Caption Contest

Time for the Thursday OTB Caption ContestTM

I’ve been saving this one for a while, just thought it looked funny.



(Jesenicke’ Kameny)

Winners will be announced Monday PM

FILED UNDER: Contests
Rodney Dill
About Rodney Dill
Rodney is an IT Implementation Consultant in the Motor City and working within the Automotive Industry. He contributed to OTB from November 2004 until retiring in July 2017, hosting some 1200 OTB Caption Contests.

Comments

  1. Brian J. says:

    Overall, a disappointing round by the Australian team on the Throw-The-Man-Onto-The-Rock event.

  2. mhking says:

    “Fly! Be free!”

    [SPLAT!]

  3. Maggie says:

    Worshipers at The Rock god were brought to a state of ecstasy by the unexplained “Vision” before their eyes.

  4. Timmer says:

    Okay, “Russel Crowe on a Rock” just isn’t as hot as “Paris Hilton on a Car.”

  5. Weeks after his plane crash on this unknown island, his passengers already cannibalized by the inhabitants, Ricky tries desperately, and in vain, to escape his fate.

  6. Todd says:

    Next on Fox, when treehuggers go bad….

  7. McGehee says:

    Next season, “American Idol” takes a disturbing turn.

  8. Sgt Fluffy says:

    Stop trying to use “the force” and get me down!

  9. Matt says:

    Two cult members are pictured worshipping at the Crack of Don.

  10. John Burgess says:

    Randy’s attempt to impregnate Gaia was met with approval from the masses, indifference from the rock.

  11. Hodink says:

    “Son, when I told you to foster passion for something and wrap yourself around it, uhhhh, I didn’t mean this. Come down, we’ll talk.”

  12. Bithead says:

    * “Do you know you have beautiful eyes?”
    “Get off my face.
    (Nod to the movie “Ice Age”)

    * (TV sports announcers)
    “Oohh, great jump, Dan”
    “Ooh, yeah, Smith was right on the nose with THAT Jump, Phil.”

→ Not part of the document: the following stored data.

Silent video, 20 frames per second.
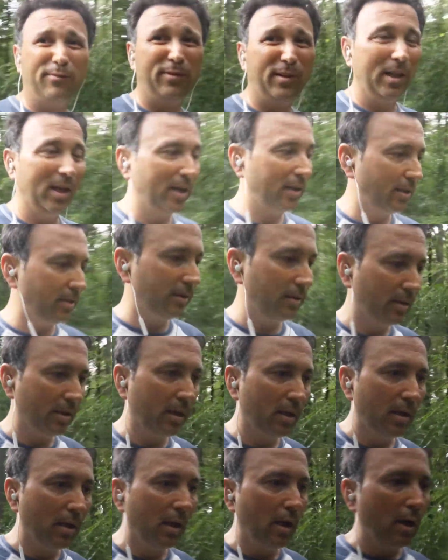of flood.
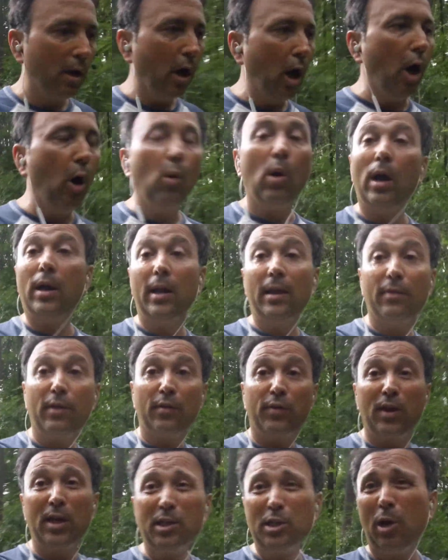Oh,
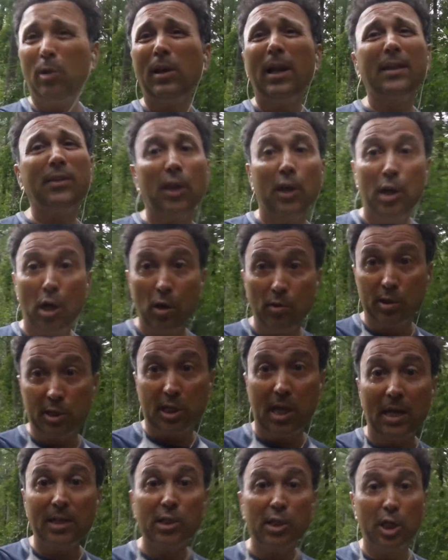another thing, don't let the
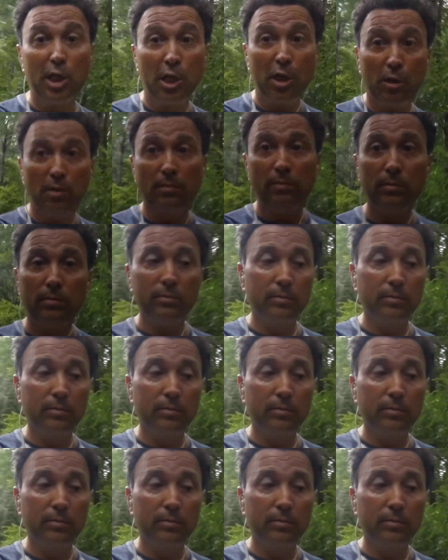no's get to you.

    * “Hang on, I’ve found the rope, Mr. Frodo!”

  13. Bithead says:

    John’s attempt to recreate Mt Rushmore’s Washington was written off as a failure when he finally realized Washington’s chin was not quite so weak as he’d originally thought.

  14. Kenny says:

    Friends below: “Robert its just Newsweek. No one reads them anyway, let alone notices their mis-steps. So come back down, we can work through this together.”

  15. Dodd says:

    Randy begins to think that he should have gone to see a doctor about his elephantiasis before now.

  16. wheelz says:

    One liberal just could not say goodbye…
    as the last remaining statue of former
    senator “sheets” byrd was torn down.

  17. former marxist says:

    The wrong rock, at the wrong place, at the right time.

  18. Bithead says:

    * Tom tried to keep the relationship going, but in the end, decided that she was cold as stone.

    * Jack, of course was regarded as a rock-climbing God….

    * Boy, gang, you should see the size of the eye goober…

    * It was at that point that Herb’s weigh counter-balanced the rock, and it rolled forward, over both him and the worshipers.

    * Ya know, if this guy didn’t have an acne problem, I’d have nothing to hang onto…

  19. This is why you don’t tell retards to go get stoned.

  20. The Man says:

    Just another reason why women are better rock climbers than men.

  21. Maniakes says:

    Is that a chisel in your pocket, or are you just happy to see me?

  22. Jufray says:

    Luv U like IRAQ

  23. Beck says:

    “For the last time, honey, I’m not lost, and we don’t need to stop and ask directions.”

  24. Rachel Edith says:

    Sisyphus appreciated the offers but, as he tried to explain, he works solo.

  25. McGehee says:

    Not visible in this photo is anhother climber, who is unfortunately caught between a rock and … Steve.

  26. Bouhaki says:

    Todd was gratified he had attached his colostomy bag. This was one day when it was sure to come in handy.

  27. Biithead says:

    “I got a rock….”

    (Nod to Charlie Brown Halloween)

  28. Biithead says:

    And after being tossed onto the rock, Johnnie’s voice was never quite the same.

  29. Bud says:

    After two years under the warm gaze of Rapa Nui on Easter Island, anthropologist Jack Stone finally couldn’t help himself.

  30. LYee says:

    Michael’s goiter was larger than the doctors had anticipated.